Overview¶

Why HyperPose¶

HyperPose provides:

Flexible training
- Well abstracted APIs (Python) to help you manage the pose estimation pipeline quickly and directly
- Dataset (COCO, MPII)
- Pose Estimation Methods
  - Backbones: ResNet, VGG (Tiny/Normal/Thin), Pose Proposal Network, OpenPifPaf.
- Post-Processing: Part Association Field (PAF), Pose Proposal Networks, PifPaf.
Fast Prediction
- Rich operator APIs for you to do fast DNN inference and post-processing.
- 2 API styles:
  - Operator API (Imperative): HyperPose provides basic operators to do DNN inference and post processing.
  - Stream API (Declarative): HyperPose provides a streaming processing runtime scheduler where users only need to specify the engine, post-processing methods and input/output streams.
- Model format supports:
  - Uff.
  - ONNX.
  - Cuda Engine Protobuf.
- Good performance. (see here)

Prediction Library Design¶

HyperPose Prediction Pipeline¶

HyperPose supports prediction pipelines described in the image blow. (Mainly for bottom-up approaches)

Operator API & Stream API¶

Operator API provides basic operators for users to manipulate the pipeline. And Stream API is based on Operator API and makes higher level scheduling on it.

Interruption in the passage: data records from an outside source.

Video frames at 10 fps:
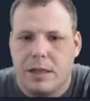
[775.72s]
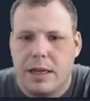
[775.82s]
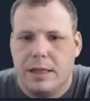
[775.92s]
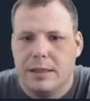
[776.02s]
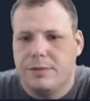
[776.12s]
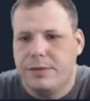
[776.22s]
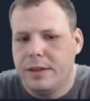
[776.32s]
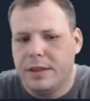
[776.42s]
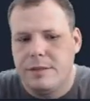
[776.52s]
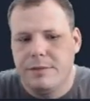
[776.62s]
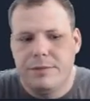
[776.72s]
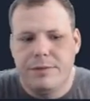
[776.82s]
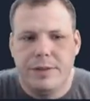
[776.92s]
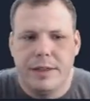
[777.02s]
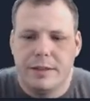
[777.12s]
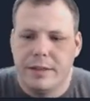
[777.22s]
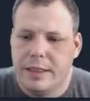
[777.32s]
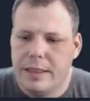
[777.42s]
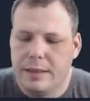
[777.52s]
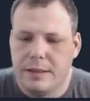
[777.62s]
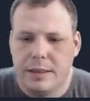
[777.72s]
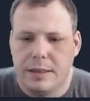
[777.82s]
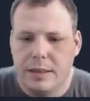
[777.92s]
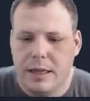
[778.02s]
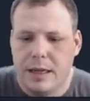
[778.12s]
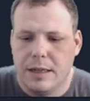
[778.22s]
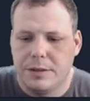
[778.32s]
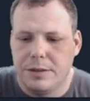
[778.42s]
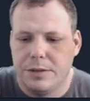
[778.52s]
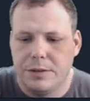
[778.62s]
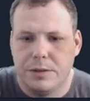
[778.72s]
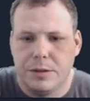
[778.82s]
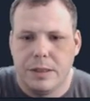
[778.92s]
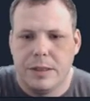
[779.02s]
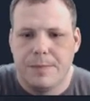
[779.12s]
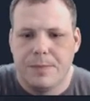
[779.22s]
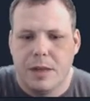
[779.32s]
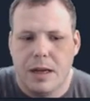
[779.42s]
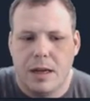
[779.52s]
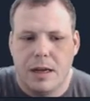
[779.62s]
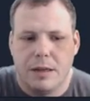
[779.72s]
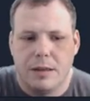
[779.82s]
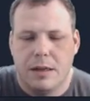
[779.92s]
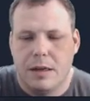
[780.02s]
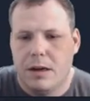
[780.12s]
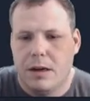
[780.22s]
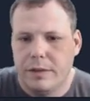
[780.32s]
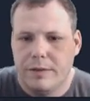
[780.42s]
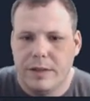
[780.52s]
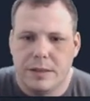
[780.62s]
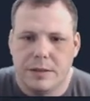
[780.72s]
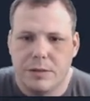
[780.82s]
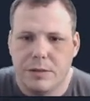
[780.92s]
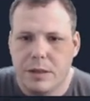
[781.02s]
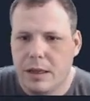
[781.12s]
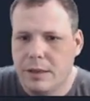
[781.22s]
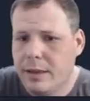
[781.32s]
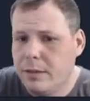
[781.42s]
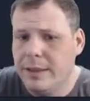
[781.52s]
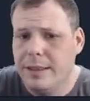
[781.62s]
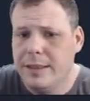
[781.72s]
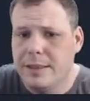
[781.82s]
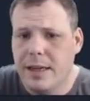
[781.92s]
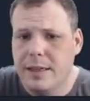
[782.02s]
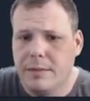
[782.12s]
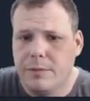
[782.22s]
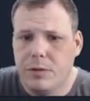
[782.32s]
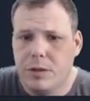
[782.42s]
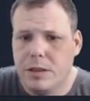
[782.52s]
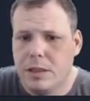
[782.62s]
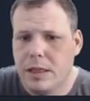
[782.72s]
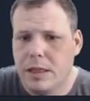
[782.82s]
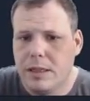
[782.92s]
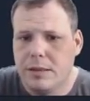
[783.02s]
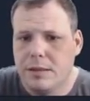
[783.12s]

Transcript: And it's very, very easy to do all of this. So the only thing to sign up for it is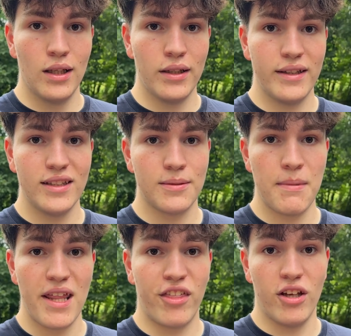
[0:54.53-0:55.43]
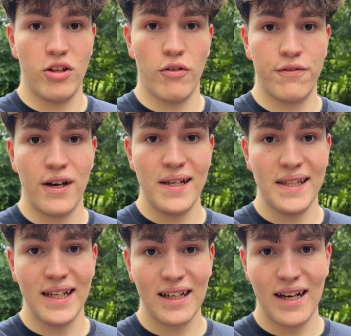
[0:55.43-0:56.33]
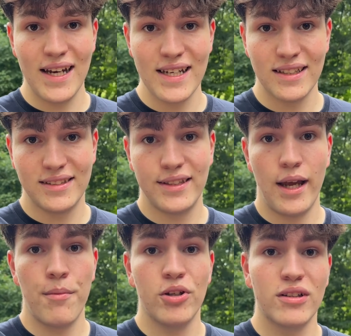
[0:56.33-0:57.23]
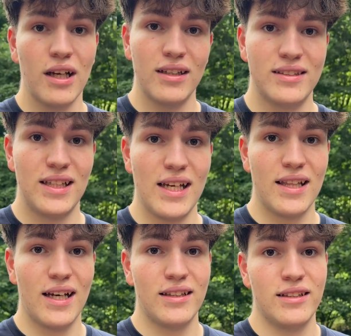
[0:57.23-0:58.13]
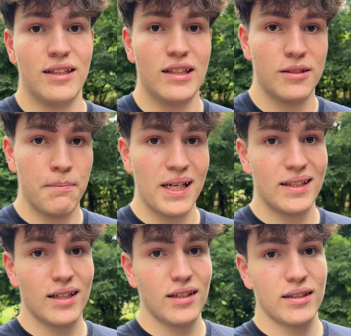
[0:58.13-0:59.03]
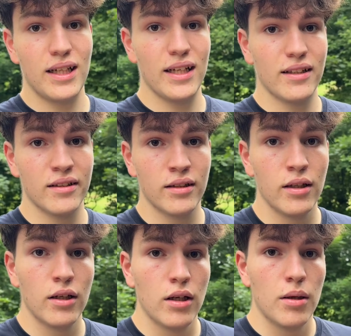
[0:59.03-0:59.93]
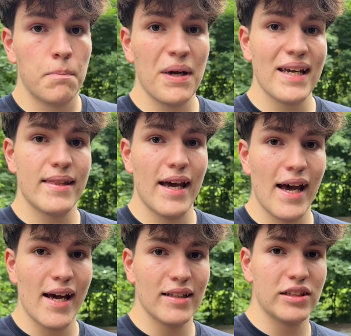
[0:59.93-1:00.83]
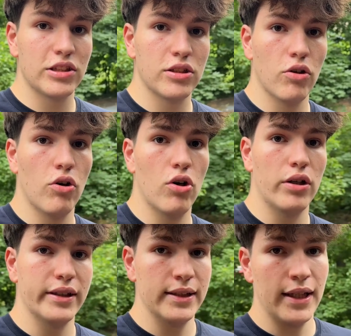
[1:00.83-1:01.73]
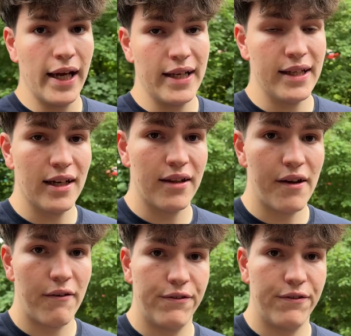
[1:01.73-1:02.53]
this method of finding clients. I'm not gonna say that it's better than paid ads or any other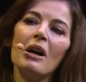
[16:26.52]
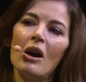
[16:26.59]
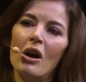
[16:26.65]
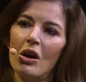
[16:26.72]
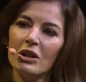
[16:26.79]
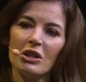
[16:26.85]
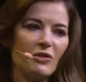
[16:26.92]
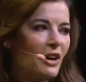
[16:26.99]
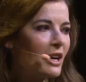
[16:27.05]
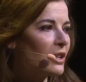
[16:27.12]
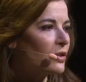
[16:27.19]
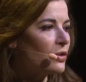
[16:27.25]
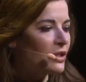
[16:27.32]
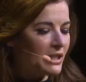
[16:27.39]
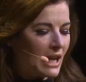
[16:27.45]
hard if I
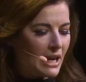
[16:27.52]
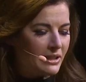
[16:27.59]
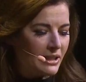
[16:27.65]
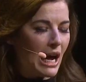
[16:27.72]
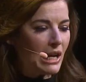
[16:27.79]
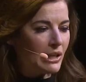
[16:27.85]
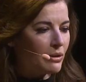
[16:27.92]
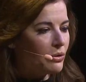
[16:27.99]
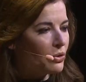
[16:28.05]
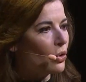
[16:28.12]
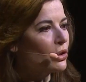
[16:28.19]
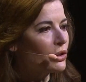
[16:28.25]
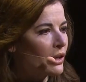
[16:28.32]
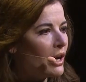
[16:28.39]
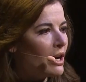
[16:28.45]
sat down and
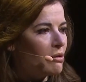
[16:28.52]
thought,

Minimum Example For Operator API¶

To apply pose estimation to a video using Operator API:

#include <hyperpose/hyperpose.hpp>

int main() {
    using namespace hyperpose;

    const cv::Size network_resolution{384, 256};
    const dnn::uff uff_model{ "../data/models/TinyVGG-V1-HW=256x384.uff", "image", {"outputs/conf", "outputs/paf"} };

    // * Input video.
    auto capture = cv::VideoCapture("../data/media/video.avi");

    // * Output video.
    auto writer = cv::VideoWriter(
        "output.avi", capture.get(cv::CAP_PROP_FOURCC), capture.get(cv::CAP_PROP_FPS), network_resolution);

    // * Create TensorRT engine.
    dnn::tensorrt engine(uff_model, network_resolution);

    // * post-processing: Using paf.
    parser::paf parser{};

    while (capture.isOpened()) {
        std::vector<cv::Mat> batch;
        for (int i = 0; i < engine.max_batch_size(); ++i) {
            cv::Mat mat;
            capture >> mat;
            if (mat.empty())
                break;
            batch.push_back(mat);
        }

        if (batch.empty())
            break;

        // * TensorRT Inference.
        auto feature_map_packets = engine.inference(batch);

        // * Paf.
        std::vector<std::vector<human_t>> pose_vectors;
        pose_vectors.reserve(feature_map_packets.size());
        for (auto&& packet : feature_map_packets)
            pose_vectors.push_back(parser.process(packet[0], packet[1]));

        // * Visualization
        for (size_t i = 0; i < batch.size(); ++i) {
            cv::resize(batch[i], batch[i], network_resolution);
            for (auto&& pose : pose_vectors[i])
                draw_human(batch[i], pose);
            writer << batch[i];
        }
    }
}

Minimum Example For Stream API¶

To apply pose estimation to a video using Stream API:

#include <hyperpose/hyperpose.hpp>

int main() {
    using namespace hyperpose;

    const cv::Size network_resolution{384, 256};
    const dnn::uff uff_model{ "../data/models/TinyVGG-V1-HW=256x384.uff", "image", {"outputs/conf", "outputs/paf"} };

    // * Input video.
    auto capture = cv::VideoCapture("../data/media/video.avi");

    // * Output video.
    auto writer = cv::VideoWriter(
        "output.avi", capture.get(cv::CAP_PROP_FOURCC), capture.get(cv::CAP_PROP_FPS), network_resolution);

    // * Create TensorRT engine.
    dnn::tensorrt engine(uff_model, network_resolution);

    // * post-processing: Using paf.
    parser::paf parser{};

    // * Create stream
    auto stream = make_stream(engine, parser);

    // * Connect input stream.
    stream.async() << capture;

    // * Connect ouput stream and wait.
    stream.sync() >> writer;
}

Using the Stream API, it is much faster and with less codes!

Stream Processing in Stream API¶

Every worker is a thread.
Every worker communicates via a FIFO queue.
The DNN inference worker will do greedy batching for the inputs.